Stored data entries

▶

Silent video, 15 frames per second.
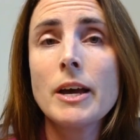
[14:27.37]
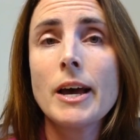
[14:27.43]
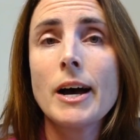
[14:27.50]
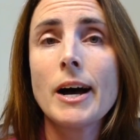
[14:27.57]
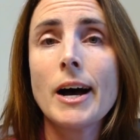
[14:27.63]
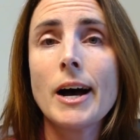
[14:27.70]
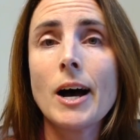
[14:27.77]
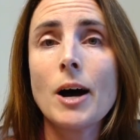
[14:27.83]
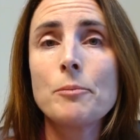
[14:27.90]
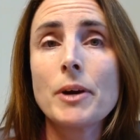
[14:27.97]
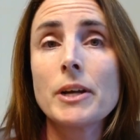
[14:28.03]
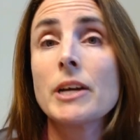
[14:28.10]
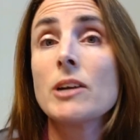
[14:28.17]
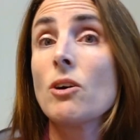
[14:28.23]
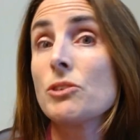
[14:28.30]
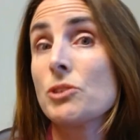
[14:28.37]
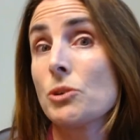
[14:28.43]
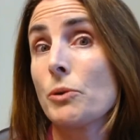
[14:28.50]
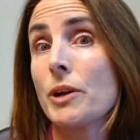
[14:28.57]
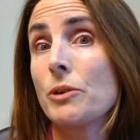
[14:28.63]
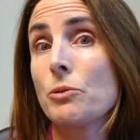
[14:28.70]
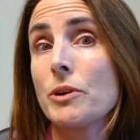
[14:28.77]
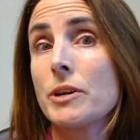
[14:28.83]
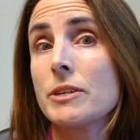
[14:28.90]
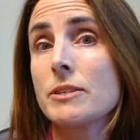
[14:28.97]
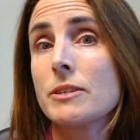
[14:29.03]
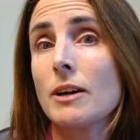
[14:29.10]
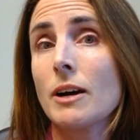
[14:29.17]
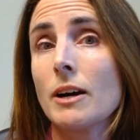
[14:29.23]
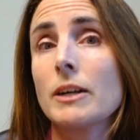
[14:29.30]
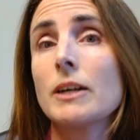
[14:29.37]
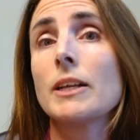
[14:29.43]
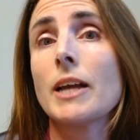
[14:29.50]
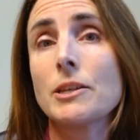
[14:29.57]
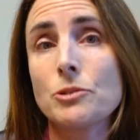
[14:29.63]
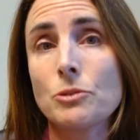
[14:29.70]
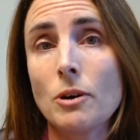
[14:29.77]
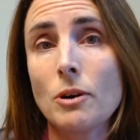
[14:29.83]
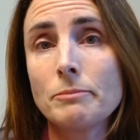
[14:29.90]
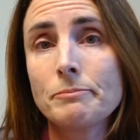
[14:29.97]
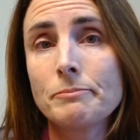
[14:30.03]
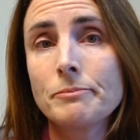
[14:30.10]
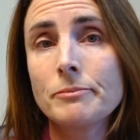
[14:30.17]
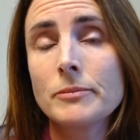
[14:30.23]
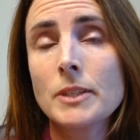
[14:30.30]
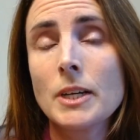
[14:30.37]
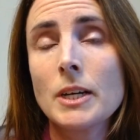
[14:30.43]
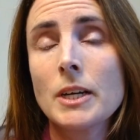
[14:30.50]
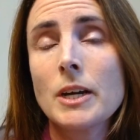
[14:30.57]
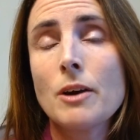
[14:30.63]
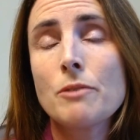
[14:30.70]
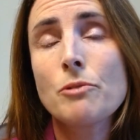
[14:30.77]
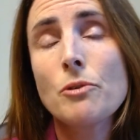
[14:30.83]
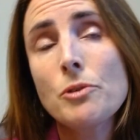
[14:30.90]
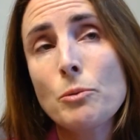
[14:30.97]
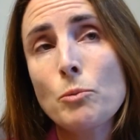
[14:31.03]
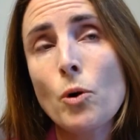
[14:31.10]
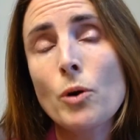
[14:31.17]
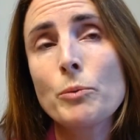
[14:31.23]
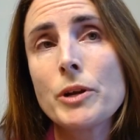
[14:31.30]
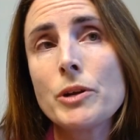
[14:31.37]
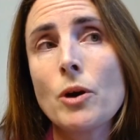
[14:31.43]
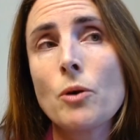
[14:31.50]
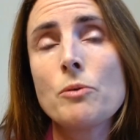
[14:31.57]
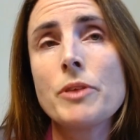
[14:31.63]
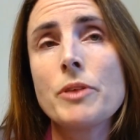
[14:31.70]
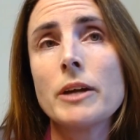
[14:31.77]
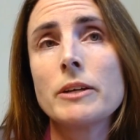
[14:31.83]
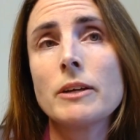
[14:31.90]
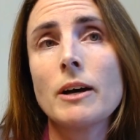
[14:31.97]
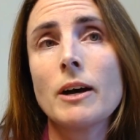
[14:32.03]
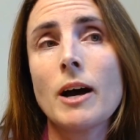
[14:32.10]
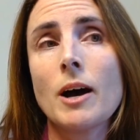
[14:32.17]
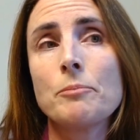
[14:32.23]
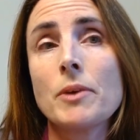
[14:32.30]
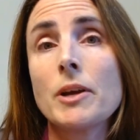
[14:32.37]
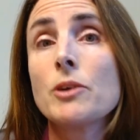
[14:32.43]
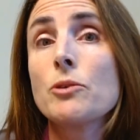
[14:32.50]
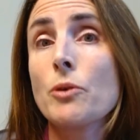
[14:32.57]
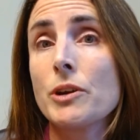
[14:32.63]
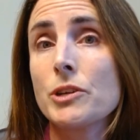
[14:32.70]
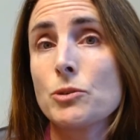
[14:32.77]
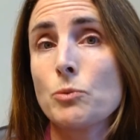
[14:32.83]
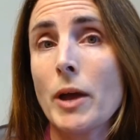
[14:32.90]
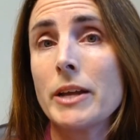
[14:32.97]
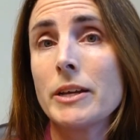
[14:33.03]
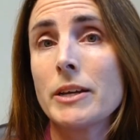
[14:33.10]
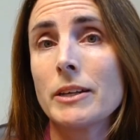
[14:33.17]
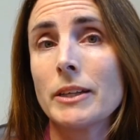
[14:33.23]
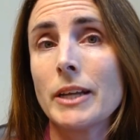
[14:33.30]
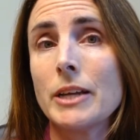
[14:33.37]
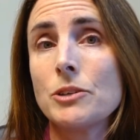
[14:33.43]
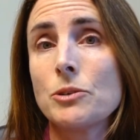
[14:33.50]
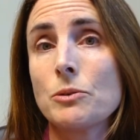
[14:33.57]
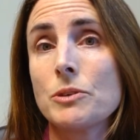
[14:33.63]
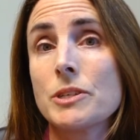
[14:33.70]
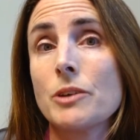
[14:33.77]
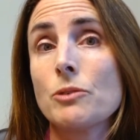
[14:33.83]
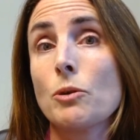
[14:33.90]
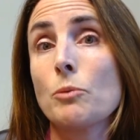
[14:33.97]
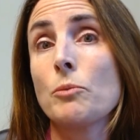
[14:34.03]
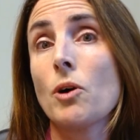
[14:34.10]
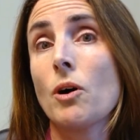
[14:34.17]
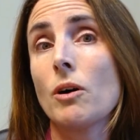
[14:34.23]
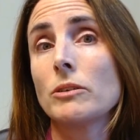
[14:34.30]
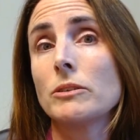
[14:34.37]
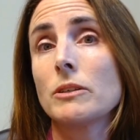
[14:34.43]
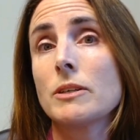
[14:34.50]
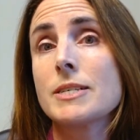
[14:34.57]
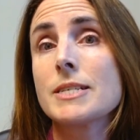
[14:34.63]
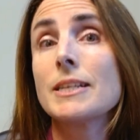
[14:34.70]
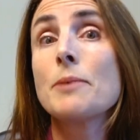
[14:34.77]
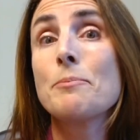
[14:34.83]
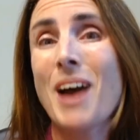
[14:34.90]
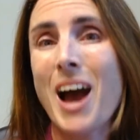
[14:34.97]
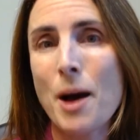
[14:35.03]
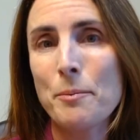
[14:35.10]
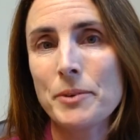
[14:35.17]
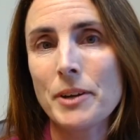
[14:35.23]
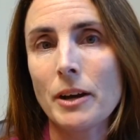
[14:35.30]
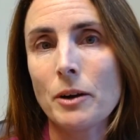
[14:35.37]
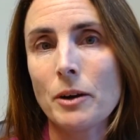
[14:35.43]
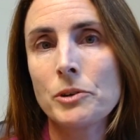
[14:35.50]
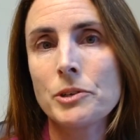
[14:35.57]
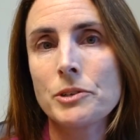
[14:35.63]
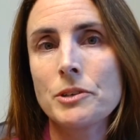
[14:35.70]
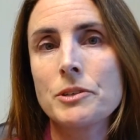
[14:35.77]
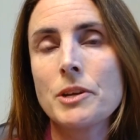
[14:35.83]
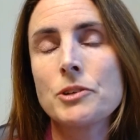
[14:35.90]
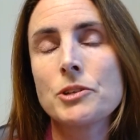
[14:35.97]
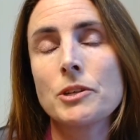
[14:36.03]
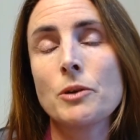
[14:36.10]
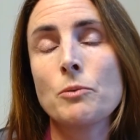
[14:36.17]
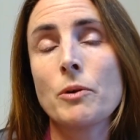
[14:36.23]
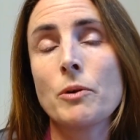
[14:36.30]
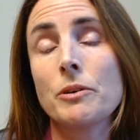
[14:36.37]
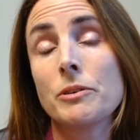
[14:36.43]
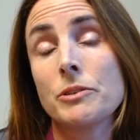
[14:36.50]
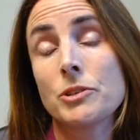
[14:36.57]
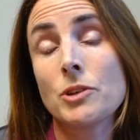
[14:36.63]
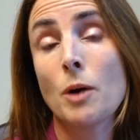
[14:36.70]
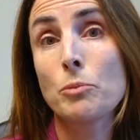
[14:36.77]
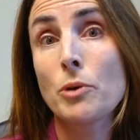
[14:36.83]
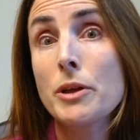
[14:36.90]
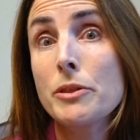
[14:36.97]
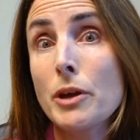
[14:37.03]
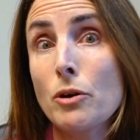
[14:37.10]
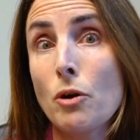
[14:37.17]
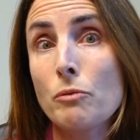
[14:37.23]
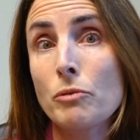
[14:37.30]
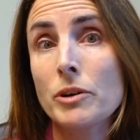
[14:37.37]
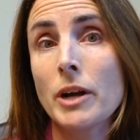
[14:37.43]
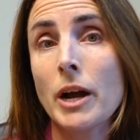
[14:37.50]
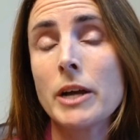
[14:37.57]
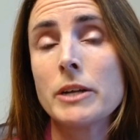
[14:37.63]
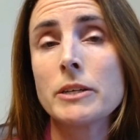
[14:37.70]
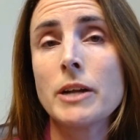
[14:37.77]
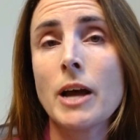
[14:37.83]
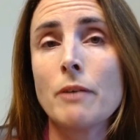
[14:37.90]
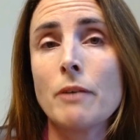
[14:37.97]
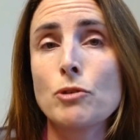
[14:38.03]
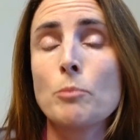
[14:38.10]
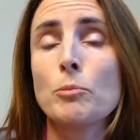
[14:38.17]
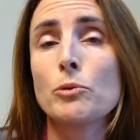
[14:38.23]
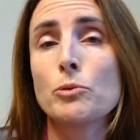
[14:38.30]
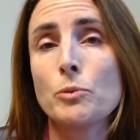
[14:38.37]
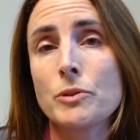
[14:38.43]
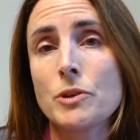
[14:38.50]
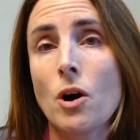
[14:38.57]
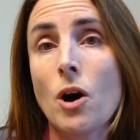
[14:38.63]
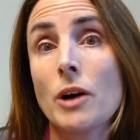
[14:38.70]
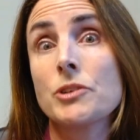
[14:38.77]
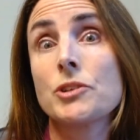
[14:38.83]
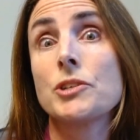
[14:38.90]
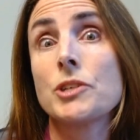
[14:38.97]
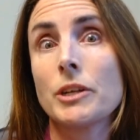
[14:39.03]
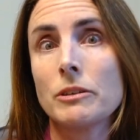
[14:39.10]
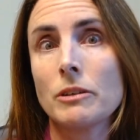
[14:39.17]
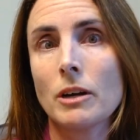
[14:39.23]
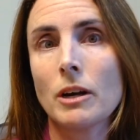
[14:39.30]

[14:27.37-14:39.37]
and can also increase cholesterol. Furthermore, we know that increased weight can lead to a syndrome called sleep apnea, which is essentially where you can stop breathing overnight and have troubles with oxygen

◀

WORK ITEM
Each line of the data must be restated exactly, and the pictures must be left out.

RESULT OF THIS TASK
Silent video, 15 frames per second.
[14:27.37]
[14:27.43]
[14:27.50]
[14:27.57]
[14:27.63]
[14:27.70]
[14:27.77]
[14:27.83]
[14:27.90]
[14:27.97]
[14:28.03]
[14:28.10]
[14:28.17]
[14:28.23]
[14:28.30]
[14:28.37]
[14:28.43]
[14:28.50]
[14:28.57]
[14:28.63]
[14:28.70]
[14:28.77]
[14:28.83]
[14:28.90]
[14:28.97]
[14:29.03]
[14:29.10]
[14:29.17]
[14:29.23]
[14:29.30]
[14:29.37]
[14:29.43]
[14:29.50]
[14:29.57]
[14:29.63]
[14:29.70]
[14:29.77]
[14:29.83]
[14:29.90]
[14:29.97]
[14:30.03]
[14:30.10]
[14:30.17]
[14:30.23]
[14:30.30]
[14:30.37]
[14:30.43]
[14:30.50]
[14:30.57]
[14:30.63]
[14:30.70]
[14:30.77]
[14:30.83]
[14:30.90]
[14:30.97]
[14:31.03]
[14:31.10]
[14:31.17]
[14:31.23]
[14:31.30]
[14:31.37]
[14:31.43]
[14:31.50]
[14:31.57]
[14:31.63]
[14:31.70]
[14:31.77]
[14:31.83]
[14:31.90]
[14:31.97]
[14:32.03]
[14:32.10]
[14:32.17]
[14:32.23]
[14:32.30]
[14:32.37]
[14:32.43]
[14:32.50]
[14:32.57]
[14:32.63]
[14:32.70]
[14:32.77]
[14:32.83]
[14:32.90]
[14:32.97]
[14:33.03]
[14:33.10]
[14:33.17]
[14:33.23]
[14:33.30]
[14:33.37]
[14:33.43]
[14:33.50]
[14:33.57]
[14:33.63]
[14:33.70]
[14:33.77]
[14:33.83]
[14:33.90]
[14:33.97]
[14:34.03]
[14:34.10]
[14:34.17]
[14:34.23]
[14:34.30]
[14:34.37]
[14:34.43]
[14:34.50]
[14:34.57]
[14:34.63]
[14:34.70]
[14:34.77]
[14:34.83]
[14:34.90]
[14:34.97]
[14:35.03]
[14:35.10]
[14:35.17]
[14:35.23]
[14:35.30]
[14:35.37]
[14:35.43]
[14:35.50]
[14:35.57]
[14:35.63]
[14:35.70]
[14:35.77]
[14:35.83]
[14:35.90]
[14:35.97]
[14:36.03]
[14:36.10]
[14:36.17]
[14:36.23]
[14:36.30]
[14:36.37]
[14:36.43]
[14:36.50]
[14:36.57]
[14:36.63]
[14:36.70]
[14:36.77]
[14:36.83]
[14:36.90]
[14:36.97]
[14:37.03]
[14:37.10]
[14:37.17]
[14:37.23]
[14:37.30]
[14:37.37]
[14:37.43]
[14:37.50]
[14:37.57]
[14:37.63]
[14:37.70]
[14:37.77]
[14:37.83]
[14:37.90]
[14:37.97]
[14:38.03]
[14:38.10]
[14:38.17]
[14:38.23]
[14:38.30]
[14:38.37]
[14:38.43]
[14:38.50]
[14:38.57]
[14:38.63]
[14:38.70]
[14:38.77]
[14:38.83]
[14:38.90]
[14:38.97]
[14:39.03]
[14:39.10]
[14:39.17]
[14:39.23]
[14:39.30]

[14:27.37-14:39.37]
and can also increase cholesterol. Furthermore, we know that increased weight can lead to a syndrome called sleep apnea, which is essentially where you can stop breathing overnight and have troubles with oxygen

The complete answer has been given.